--- EXTRACTED RECORDS ---
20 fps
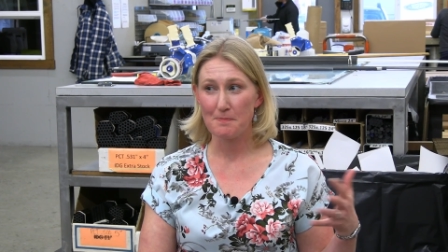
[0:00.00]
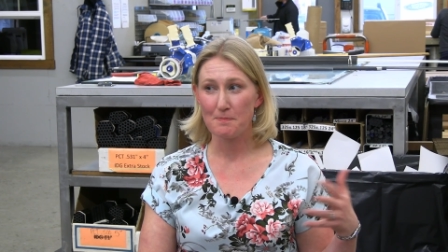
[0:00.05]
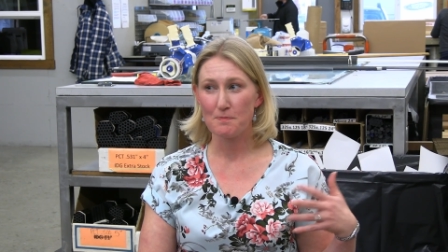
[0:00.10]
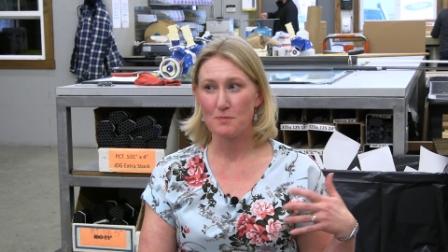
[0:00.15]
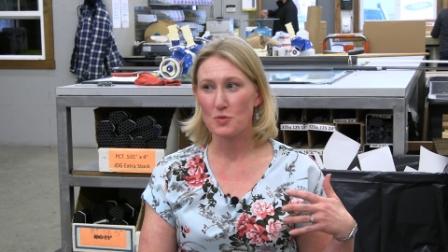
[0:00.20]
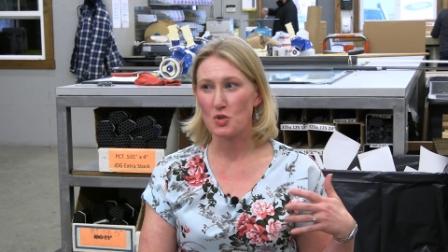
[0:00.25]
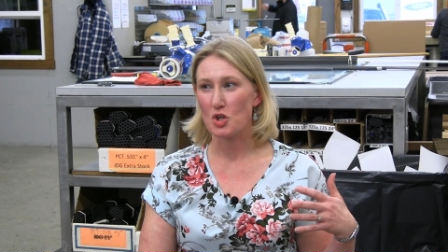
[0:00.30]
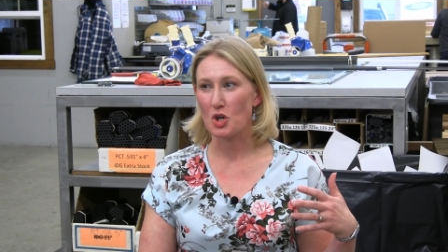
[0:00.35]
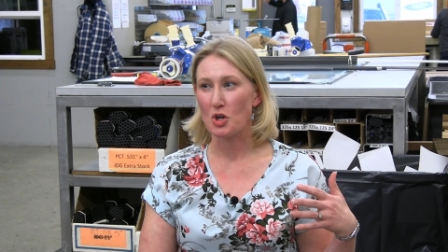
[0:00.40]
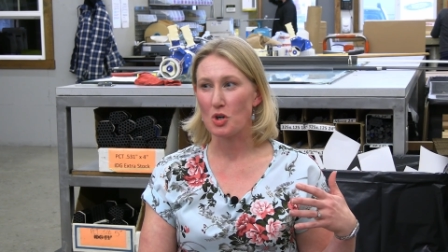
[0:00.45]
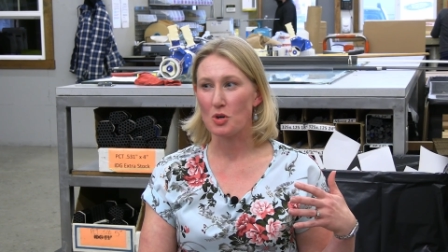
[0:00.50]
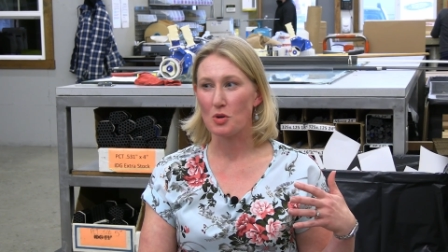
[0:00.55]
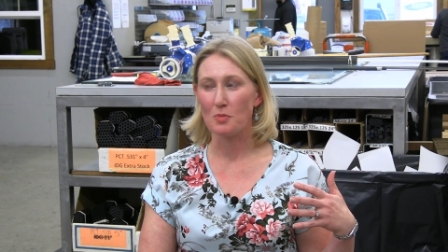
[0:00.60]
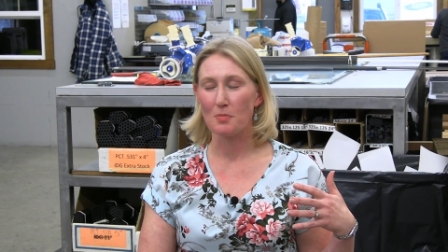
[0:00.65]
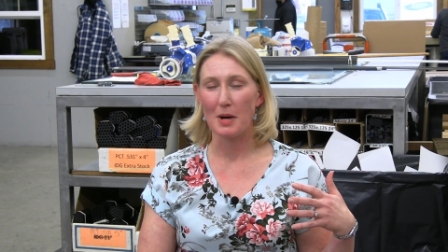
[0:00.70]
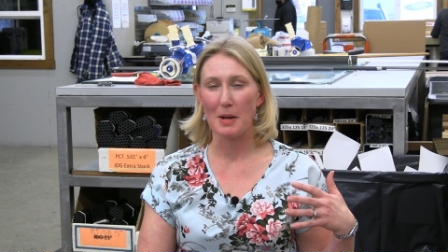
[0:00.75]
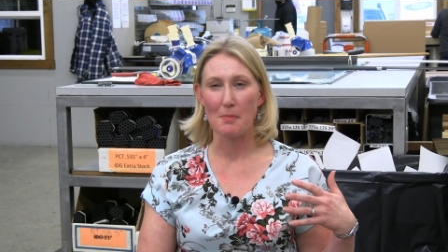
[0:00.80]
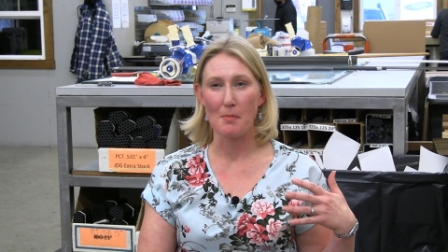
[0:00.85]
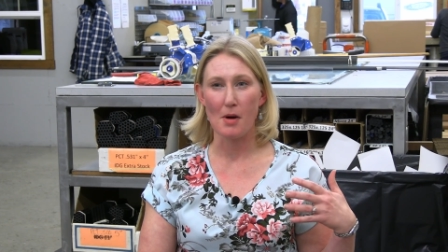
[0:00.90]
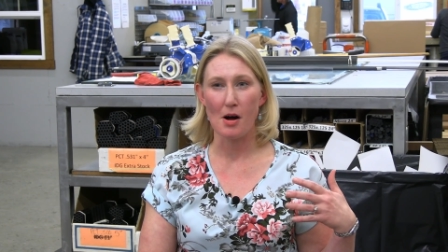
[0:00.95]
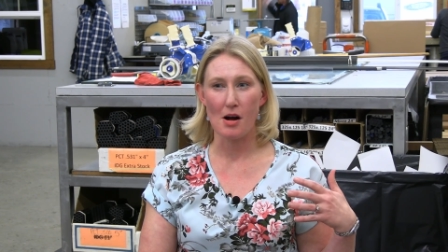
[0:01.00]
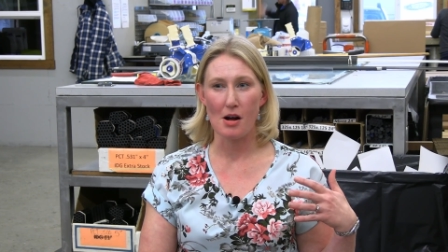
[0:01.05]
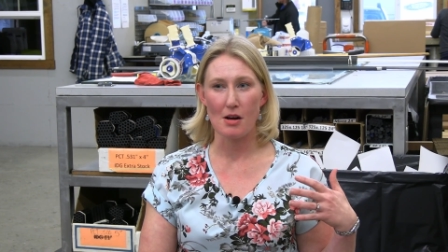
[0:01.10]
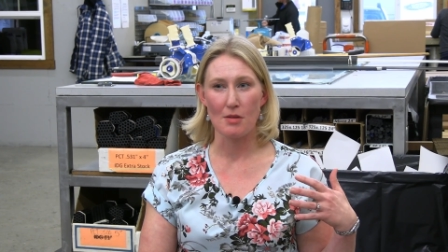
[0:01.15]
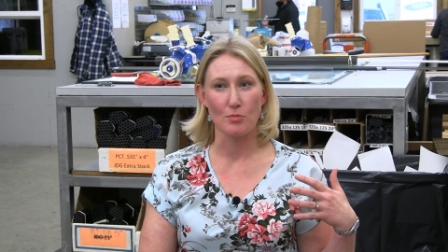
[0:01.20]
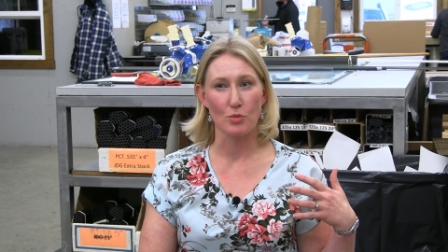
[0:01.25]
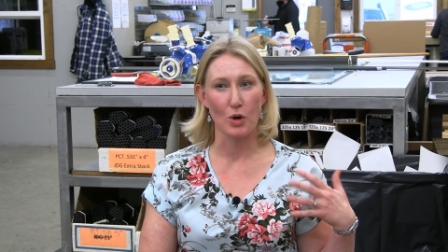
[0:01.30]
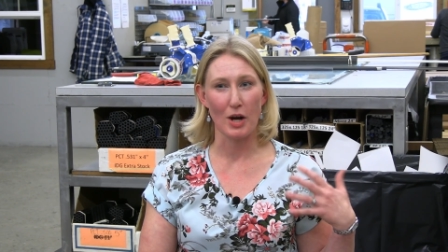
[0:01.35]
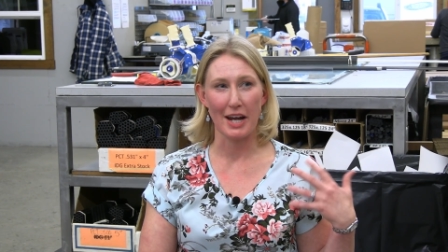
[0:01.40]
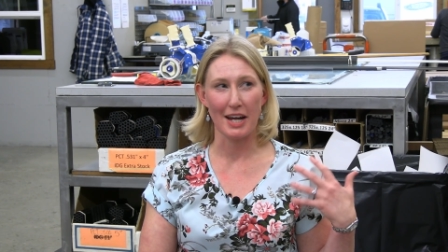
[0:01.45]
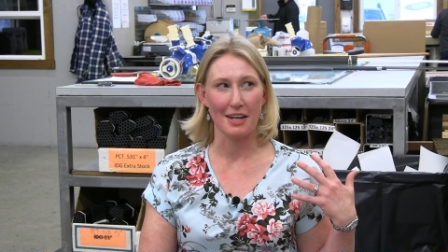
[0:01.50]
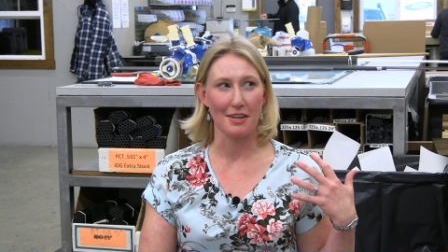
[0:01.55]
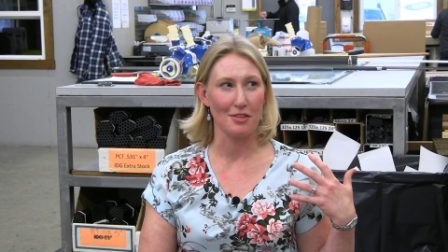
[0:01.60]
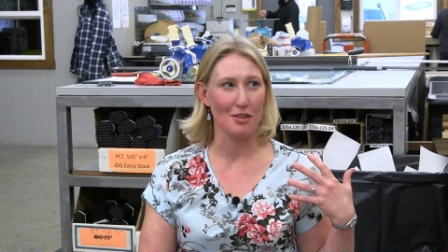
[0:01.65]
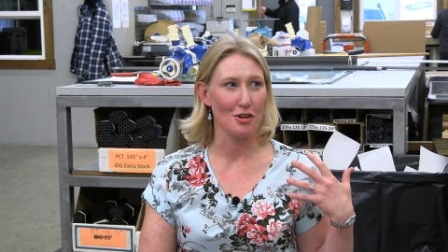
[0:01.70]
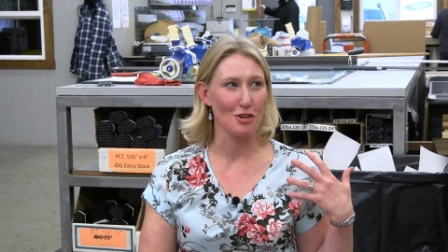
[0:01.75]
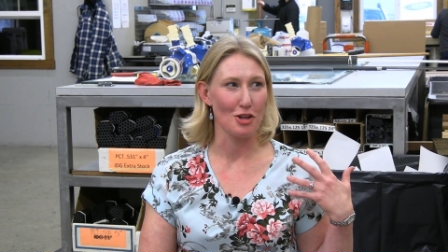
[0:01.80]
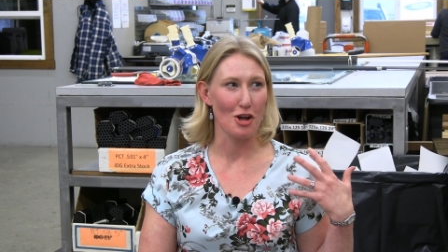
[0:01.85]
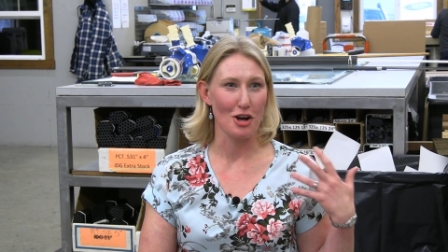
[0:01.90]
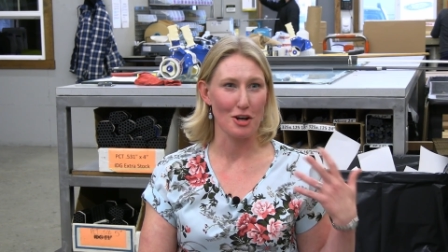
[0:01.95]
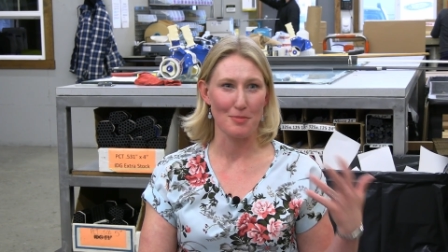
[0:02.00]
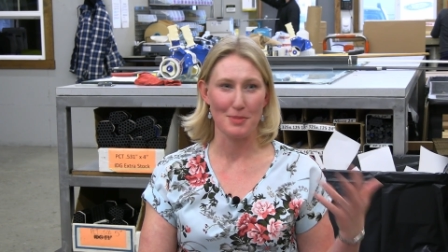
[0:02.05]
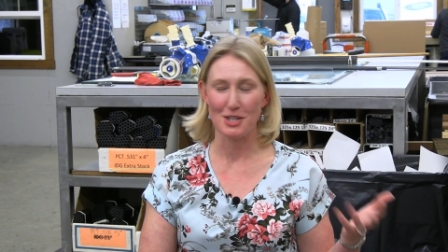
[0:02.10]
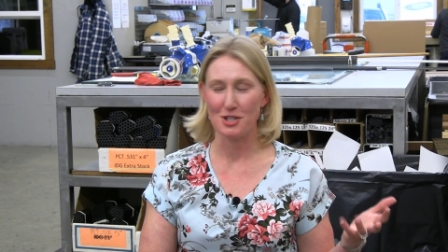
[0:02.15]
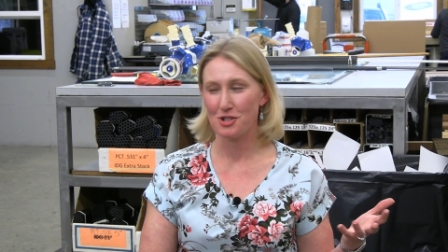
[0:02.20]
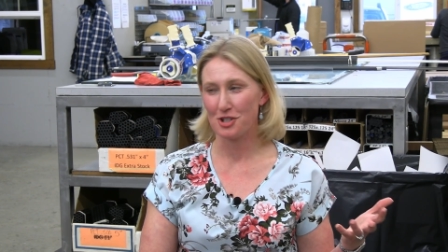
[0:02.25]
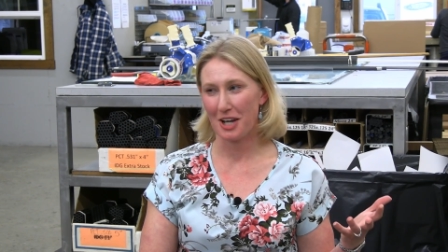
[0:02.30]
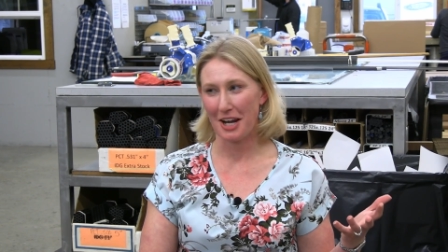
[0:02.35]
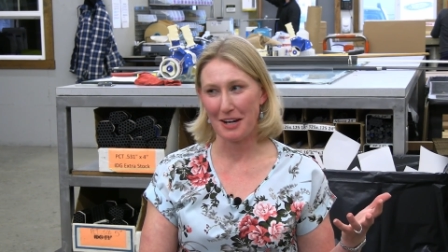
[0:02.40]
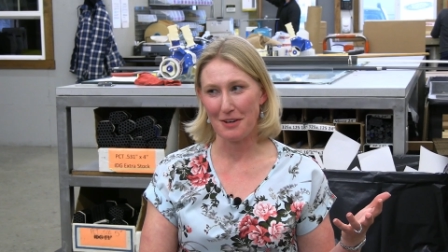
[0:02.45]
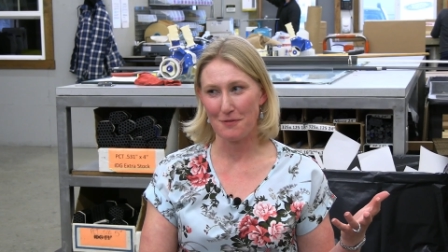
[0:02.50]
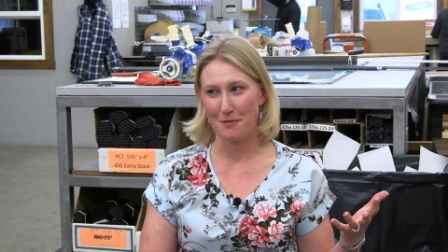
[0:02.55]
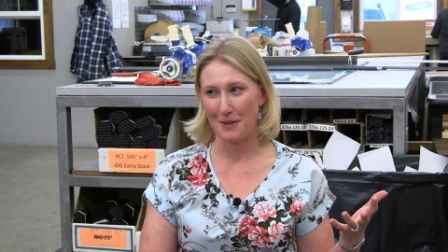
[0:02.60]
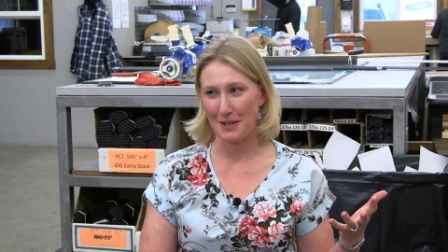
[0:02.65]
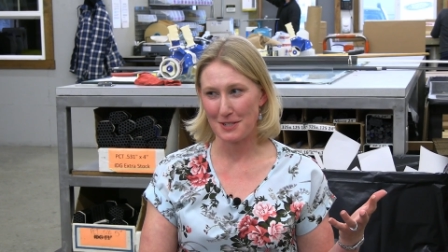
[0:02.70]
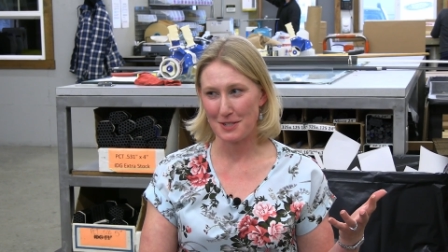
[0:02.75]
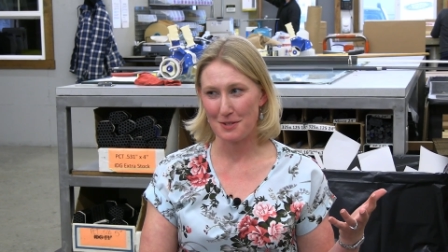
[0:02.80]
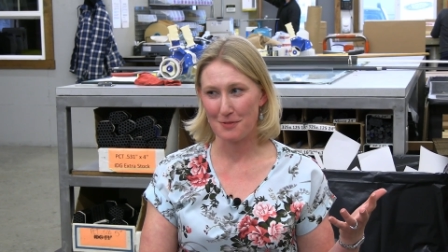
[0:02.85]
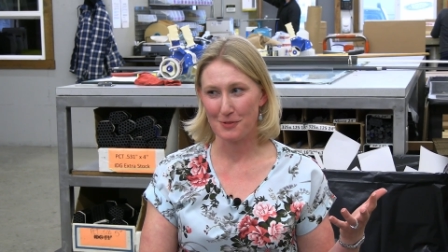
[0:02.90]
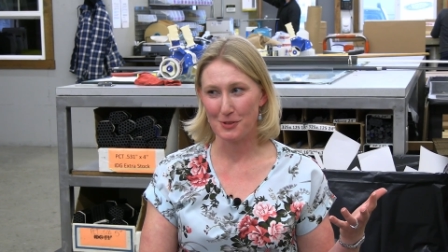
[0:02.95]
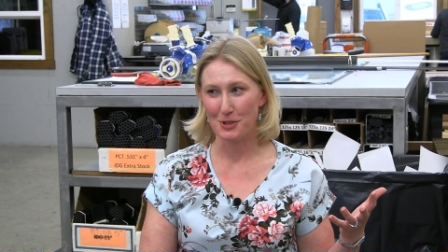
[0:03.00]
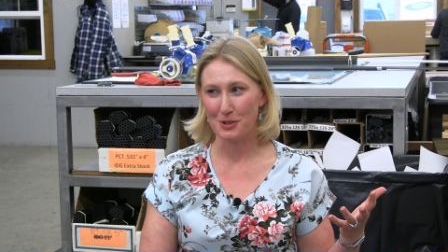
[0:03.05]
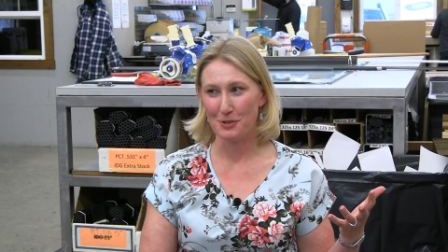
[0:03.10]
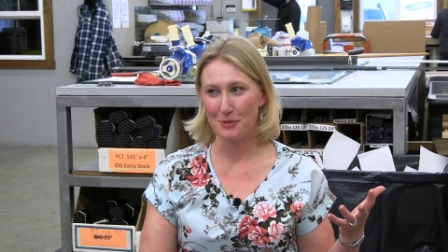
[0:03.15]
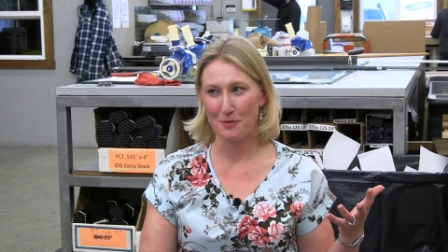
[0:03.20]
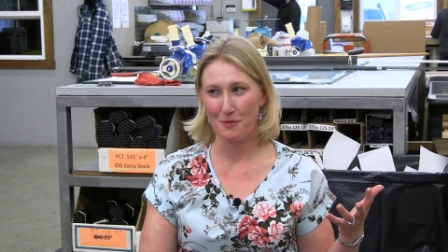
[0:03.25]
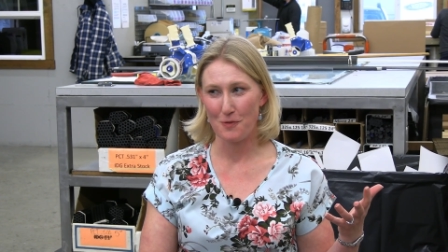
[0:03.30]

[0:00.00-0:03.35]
So my mom ran the Long Beach Kite Festival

--- WORK TO COMPLETE ---
Return the listing verbatim, pictures excluded.

--- WRITTEN ANSWER ---
20 fps
[0:00.00]
[0:00.05]
[0:00.10]
[0:00.15]
[0:00.20]
[0:00.25]
[0:00.30]
[0:00.35]
[0:00.40]
[0:00.45]
[0:00.50]
[0:00.55]
[0:00.60]
[0:00.65]
[0:00.70]
[0:00.75]
[0:00.80]
[0:00.85]
[0:00.90]
[0:00.95]
[0:01.00]
[0:01.05]
[0:01.10]
[0:01.15]
[0:01.20]
[0:01.25]
[0:01.30]
[0:01.35]
[0:01.40]
[0:01.45]
[0:01.50]
[0:01.55]
[0:01.60]
[0:01.65]
[0:01.70]
[0:01.75]
[0:01.80]
[0:01.85]
[0:01.90]
[0:01.95]
[0:02.00]
[0:02.05]
[0:02.10]
[0:02.15]
[0:02.20]
[0:02.25]
[0:02.30]
[0:02.35]
[0:02.40]
[0:02.45]
[0:02.50]
[0:02.55]
[0:02.60]
[0:02.65]
[0:02.70]
[0:02.75]
[0:02.80]
[0:02.85]
[0:02.90]
[0:02.95]
[0:03.00]
[0:03.05]
[0:03.10]
[0:03.15]
[0:03.20]
[0:03.25]
[0:03.30]

[0:00.00-0:03.35]
So my mom ran the Long Beach Kite Festival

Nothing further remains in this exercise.